Against a Rangers team that seems earmarked for the NHL Draft Lottery, Florida went 1 for 4 on the power play, allowed two power play goals, and a shorthanded goal.
“We have to work for our bounces. We have to find ways to get key kills or key goals on a power play when we have the opportunity,” said Yandle, who echoed Bob Boughner’s pregame thoughts about “controlling the momentum of the game.”
Following an opening 10 minutes in which both teams played cautiously, the Panthers began to pressure the Rangers as they outshot New York 10-1 in the final 8:23 of the first period. For the period, the Panthers had a 14-5 advantage in shots. And for the game, Florida finished with a 38-22 advantage in shots.

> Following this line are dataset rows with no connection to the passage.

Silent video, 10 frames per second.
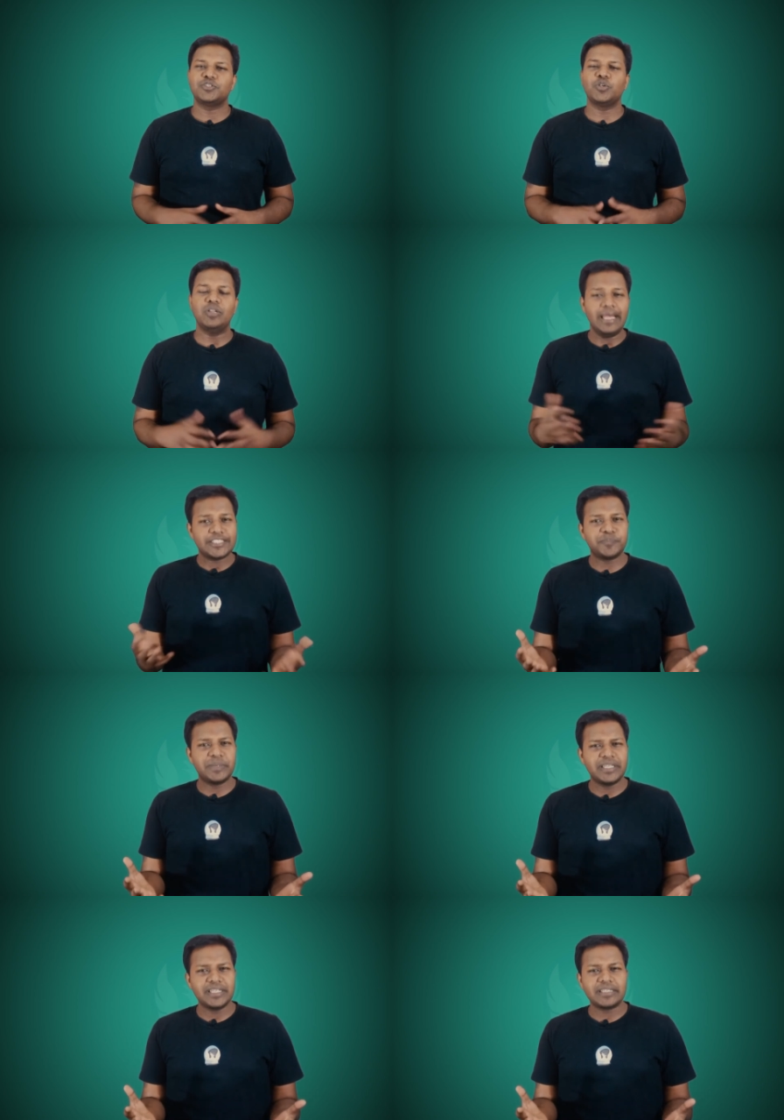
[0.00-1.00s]
So let's
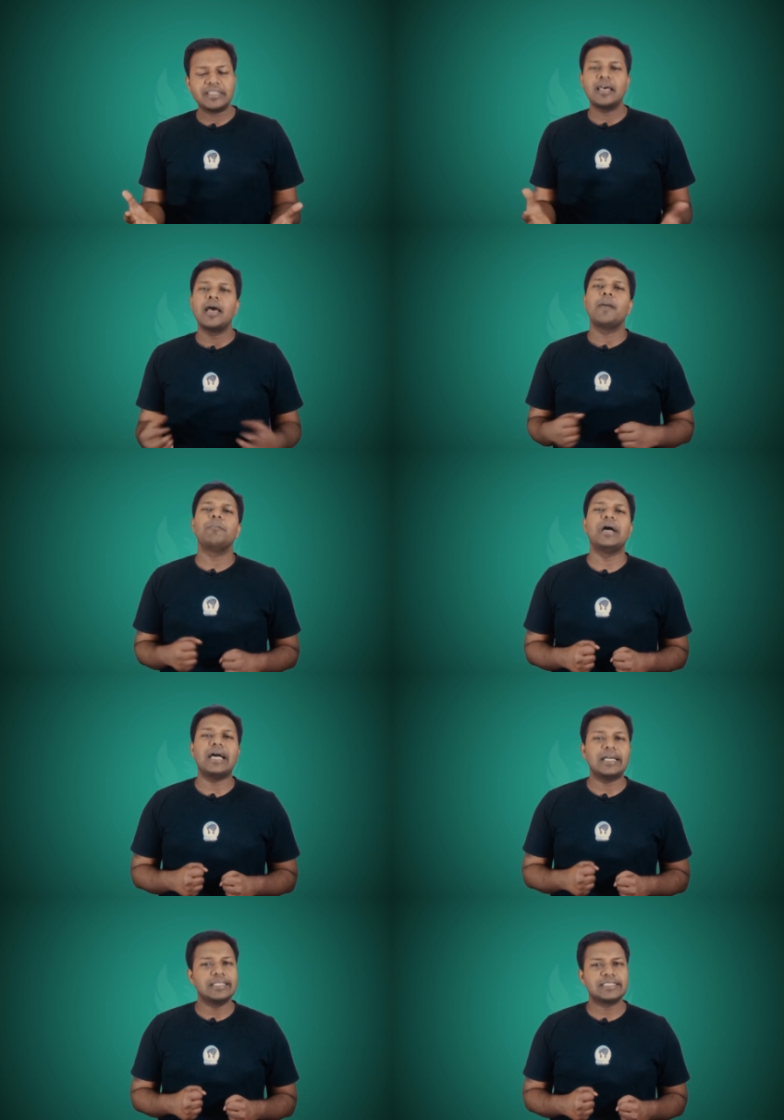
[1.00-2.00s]
begin by
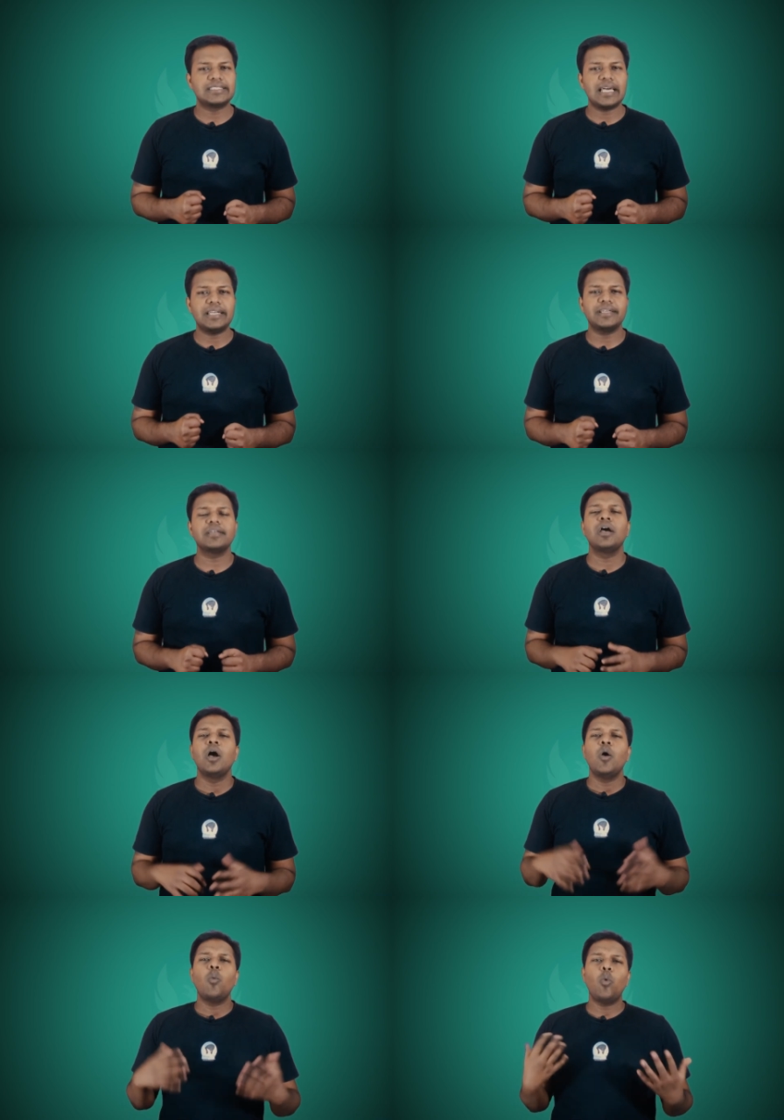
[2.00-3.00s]
understanding
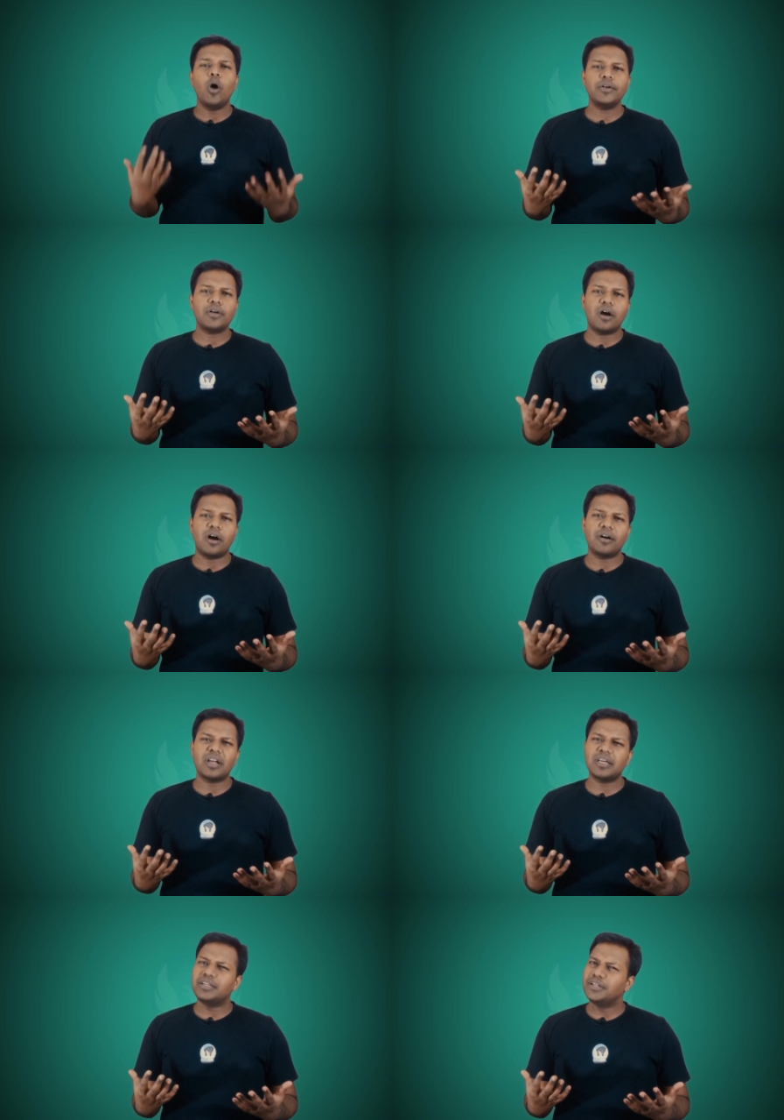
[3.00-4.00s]
what
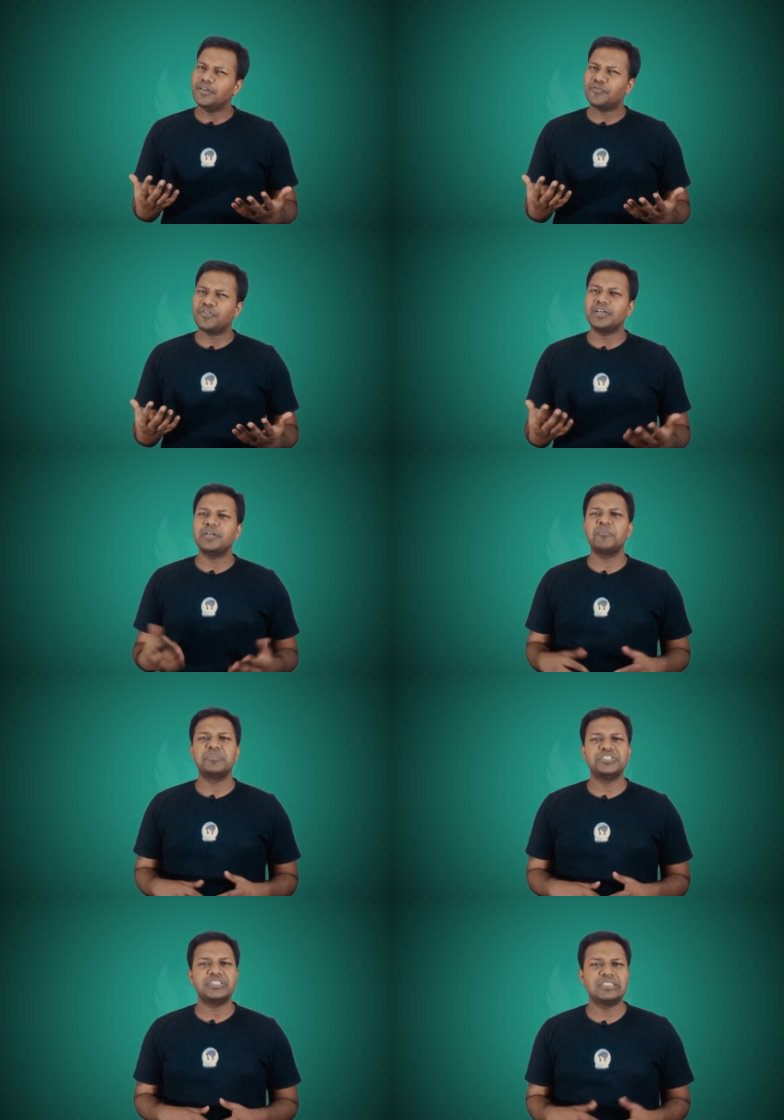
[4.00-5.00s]
are different
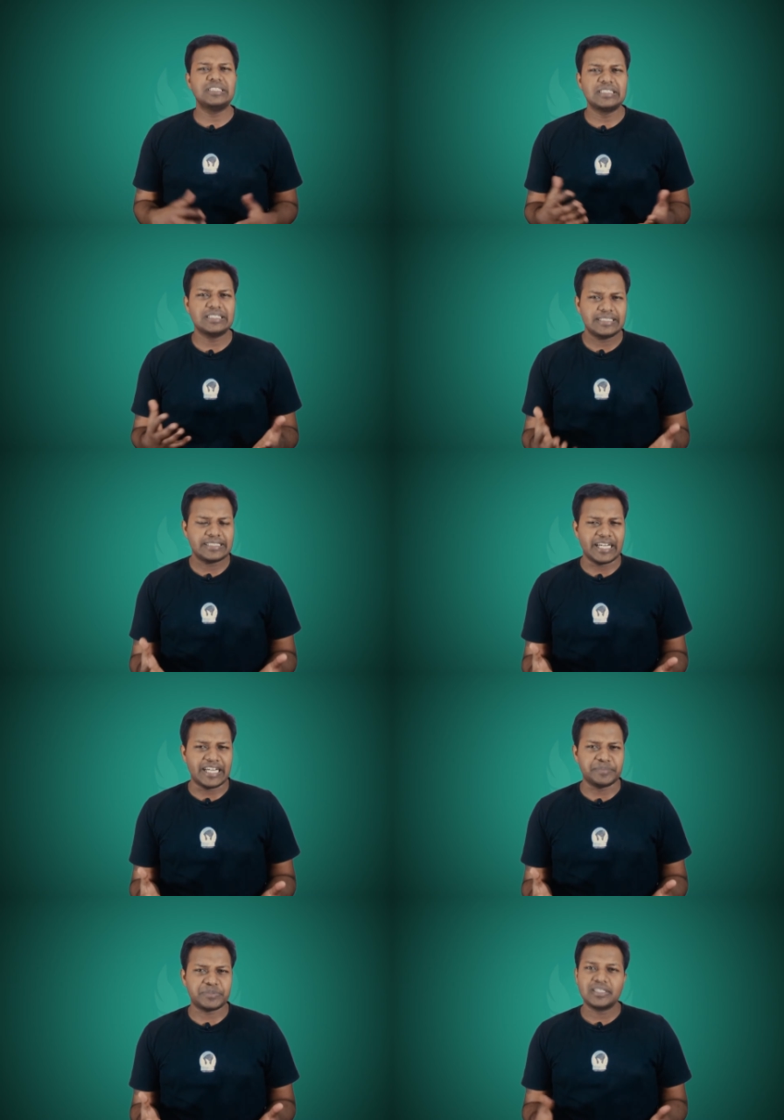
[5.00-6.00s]
machine learning
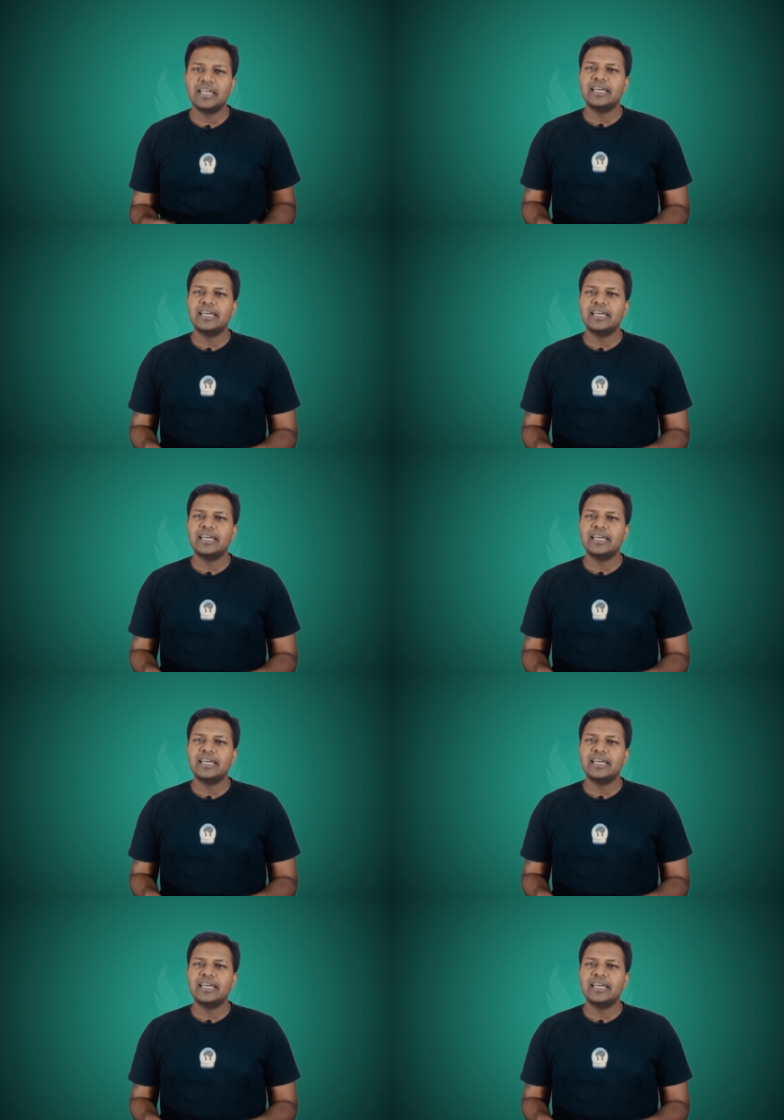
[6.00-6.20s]
types.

And outscored them 1-0, on Vincent Trocheck’s power play goal from the right circle at 18:15 as Alexander Barkov screened Alexandar Georgiev (36 saves).
“Great start,” Boughner said.
But the early season inability to manage prosperity revealed itself during the second period of the first of three regular season meetings between the Eastern Conference franchises.

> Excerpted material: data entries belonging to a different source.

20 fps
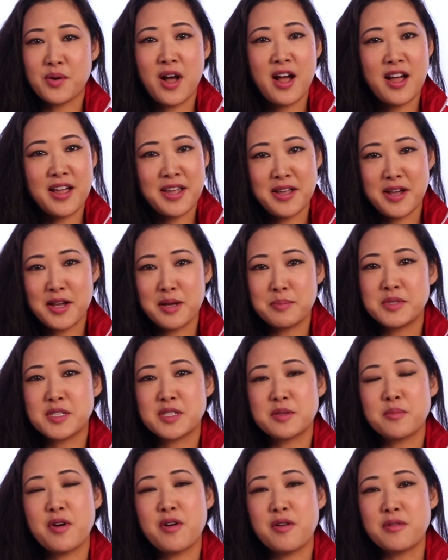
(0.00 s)
Hi, I'm
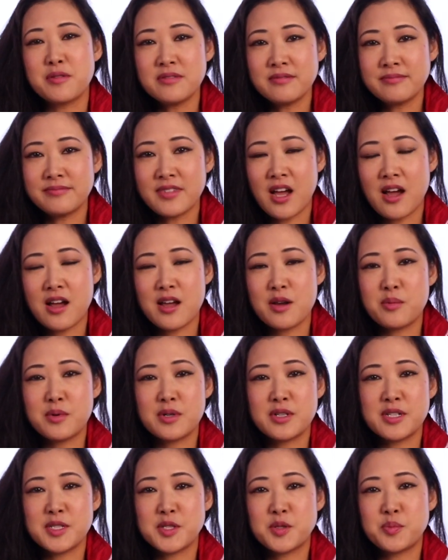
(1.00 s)
Simmone. I
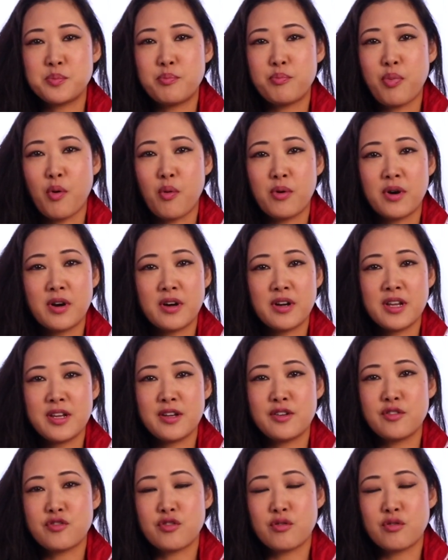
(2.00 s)
was born in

Mika Zibanejad’s wraparound, shorthanded goal 3:10 into the second period tied the game 1-1. And New York took a 2-1 lead on Mats Zuccarello’s power play goal eight minutes and 22 seconds later. Zuccarello’s goal came seconds after Denis Malgin was assessed a two-minute minor for high sticking Filip Chytil. Malgin had been given a two-minute minor in the first period for tripping New York center Kevin Hayes along the far boards in the defensive zone.
“We took too many penalties,” Boughner said. “A little undisciplined with our sticks.”
Zibanejad increased New York’s lead to 3-1 with his power play goal from the top of the left circle with 3:52 left in the period. Zibanejad’s second of the game occurred 52 seconds after Frank Vatrano tripped Pavel Buchnevich in the defensive zone. Zuccarello scored his second of the game 1:27 into the third to increase the deficit to 4-1. Mike Hoffman cut New York’s lead in half with a wraparound goal at 10:37 of the third. Hayes’ empty netter with 51.9 seconds left ended the scoring.
“Right now, it’s a struggle,” Boughner said.
Michael Hutchinson allowed four goals on 19 shots before being replaced by James Reimer, who stopped both shots he faced. Mark Pysyk, Derek MacKenzie and Troy Brouwer were the scratches.